RAS question
Horse remains in the Indus Valley Civilization have been reported from:
Correct answer: (A) Surkotada.
Horse remains in the Indus Valley Civilization have been reported from Surkotada in Kutch, Gujarat.
Explanation
Surkotada in Kutch, Gujarat is the key Indus site for reported horse bones, identified by archaeozoologist Sandor Bokonyi. The Pascal and Francis Bibliographic Databases (Inist-CNRS) record covers the article "Horse remains from the prehistoric site of Surkotada, Kutch, late 3rd millennium B.C", authored by Bokonyi, R. H. Meadow and A. Patel, and published in South Asian Studies in 1997. The Surkotada-Kutch association and the horse-remains evidence are tied to that archaeozoological publication. This evidence matters in ancient-history site identification because the horse is generally associated with the Aryans, making a reported horse-bone find at an Indus site a high-value factual marker.
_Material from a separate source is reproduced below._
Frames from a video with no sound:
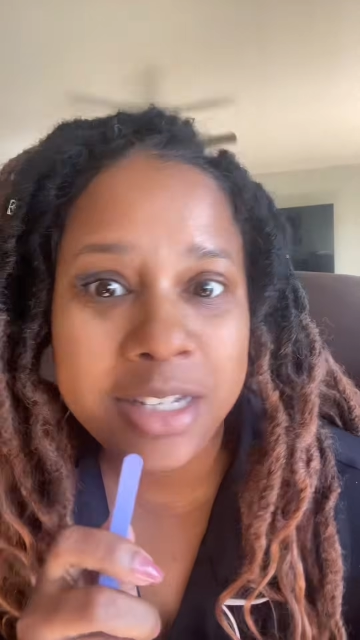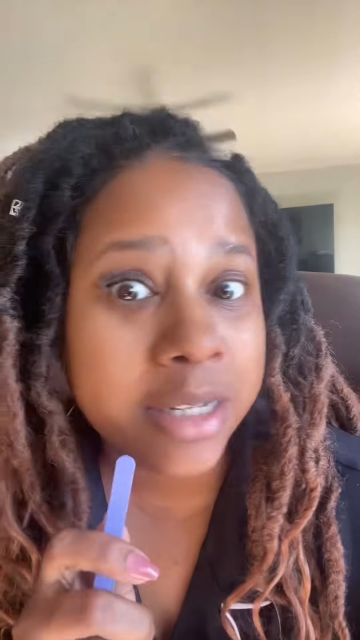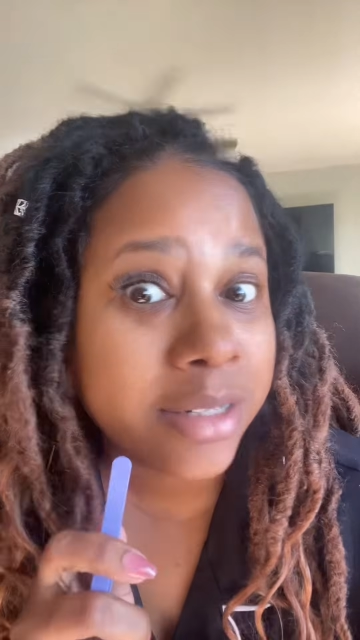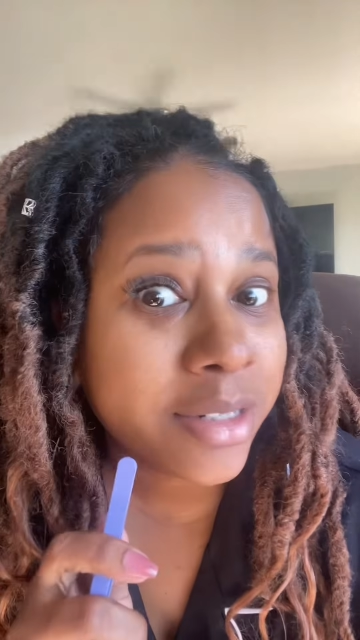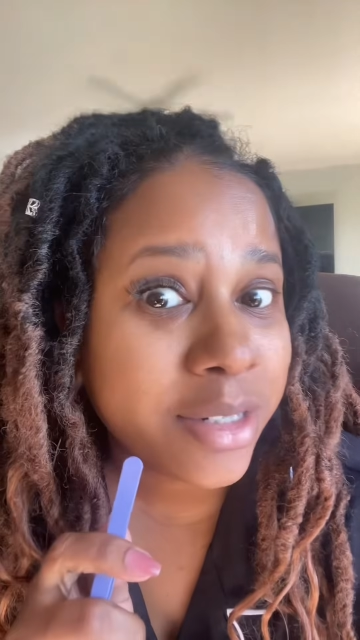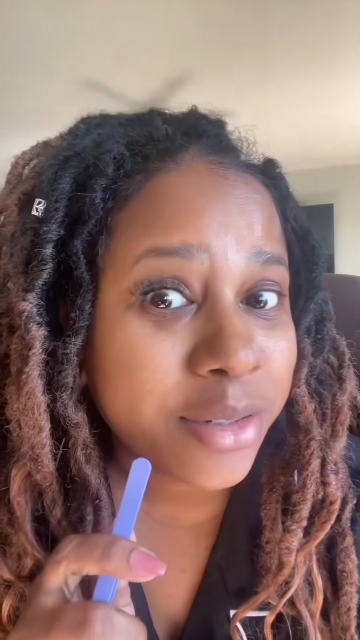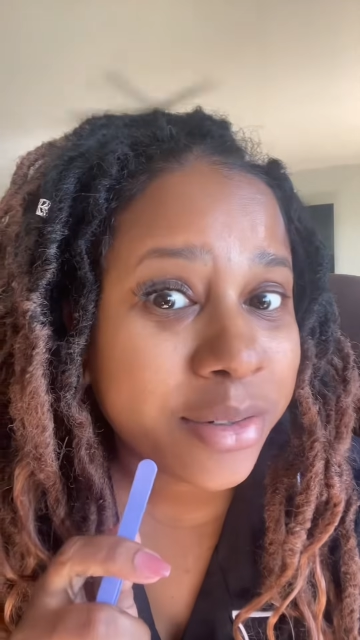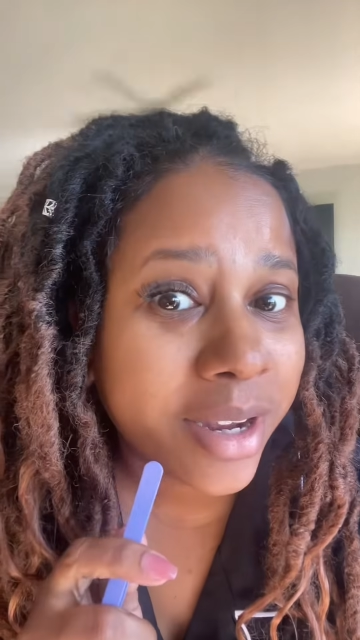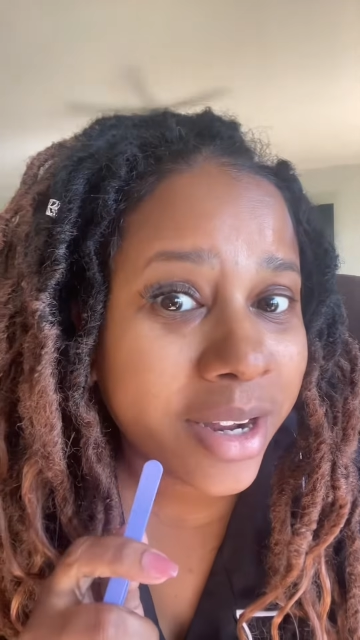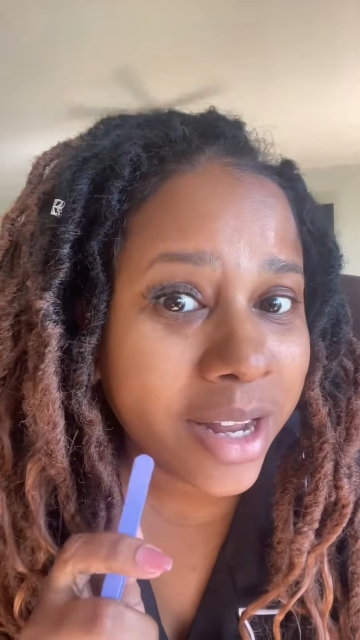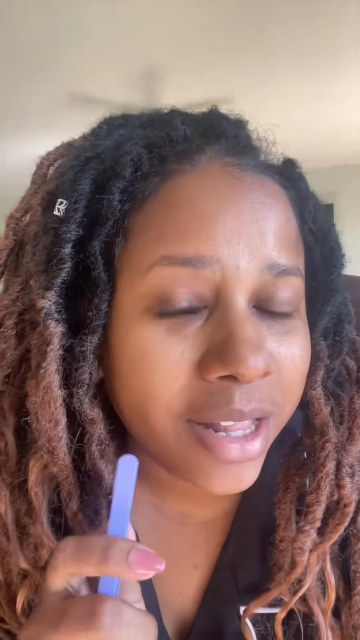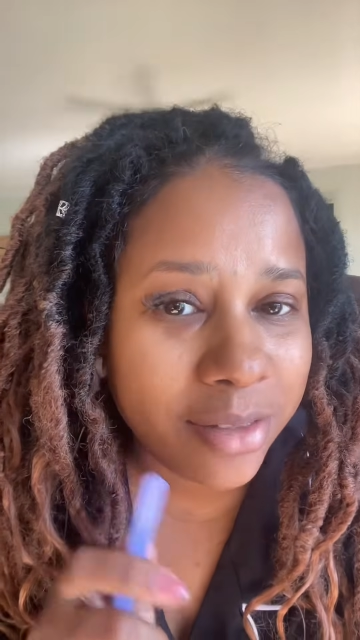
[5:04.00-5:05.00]
that's cute,
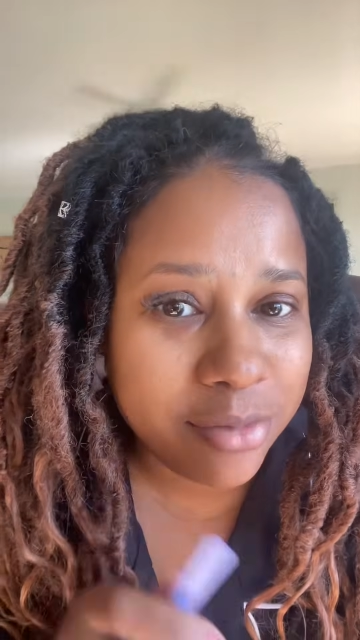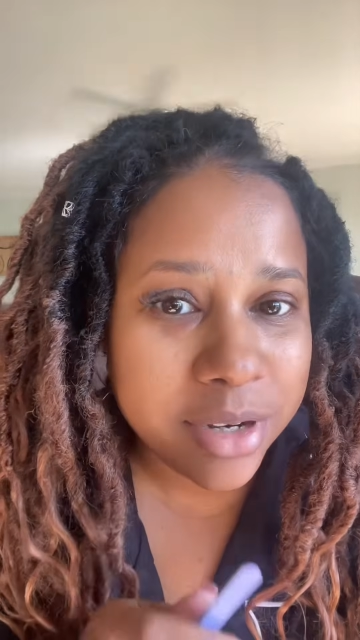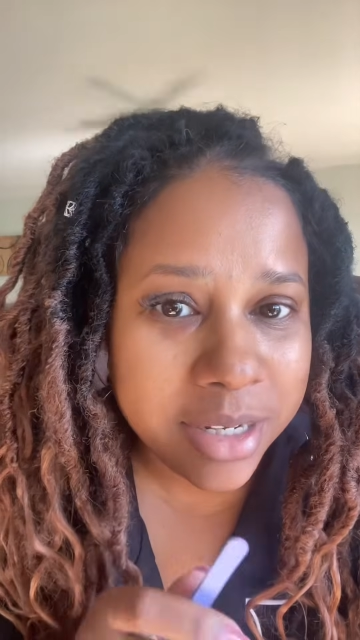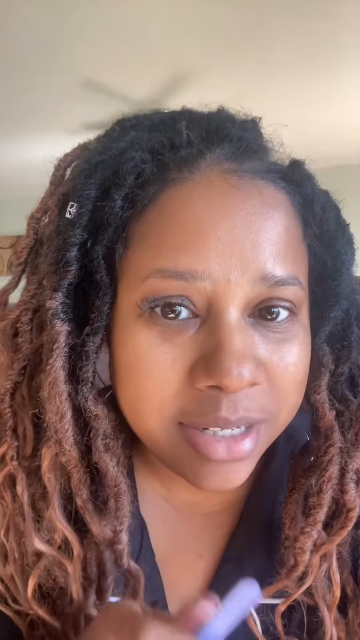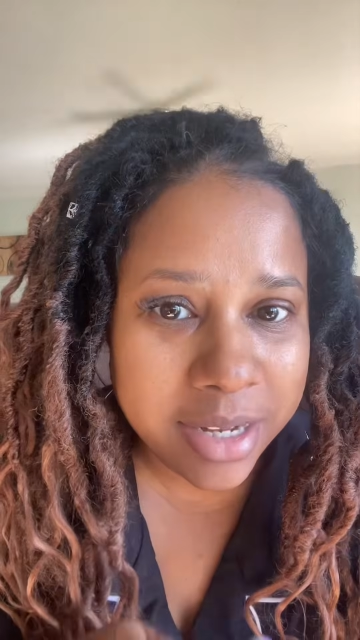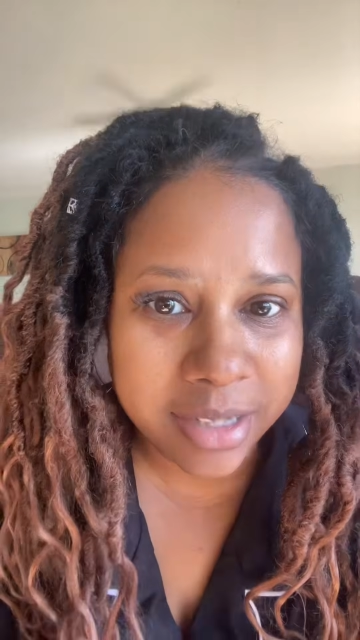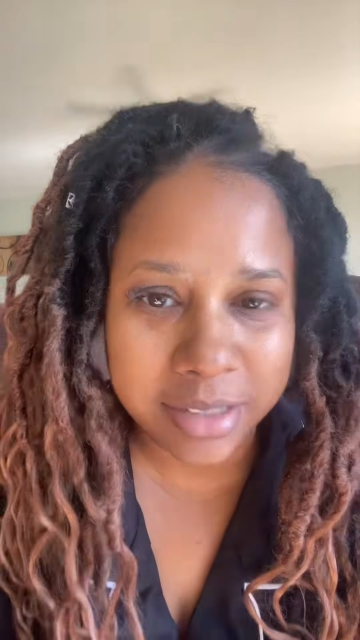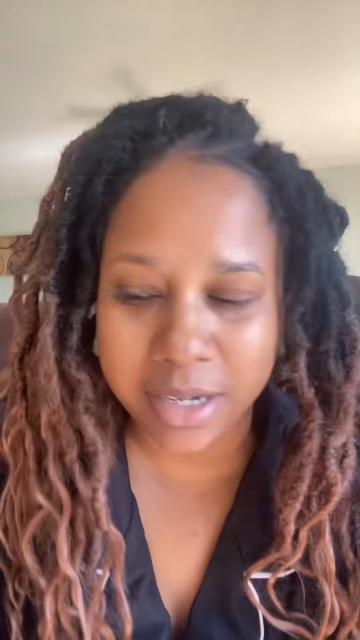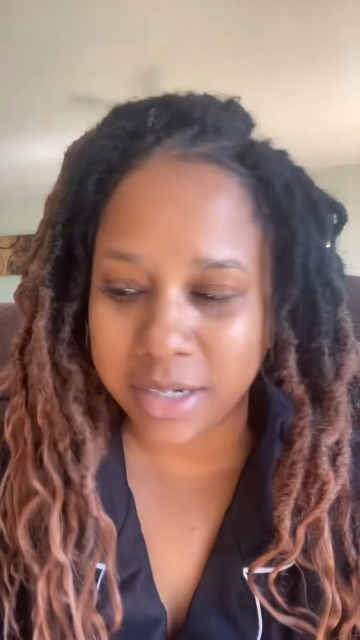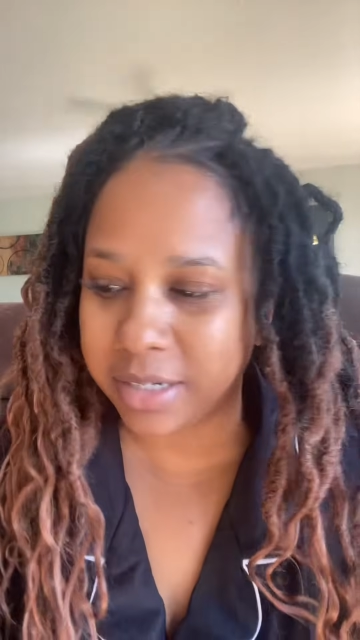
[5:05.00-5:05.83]
right? I really like that.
The site was excavated by J. P. Joshi.
Why the other options are wrong
- (B) Mohenjo-daro is associated with the Great Bath and the Dancing Girl rather than reported horse remains.
- (C) Harappa is associated with granaries and Cemetery H culture rather than the Surkotada horse-bone find.
- (D) Lothal is known for its dockyard and fire altars rather than horse remains.
Concept
Indus Valley Civilization site-speciality mapping includes archaeozoological evidence. A single excavation find can distinguish otherwise familiar Harappan sites in ancient-history study and exam preparation.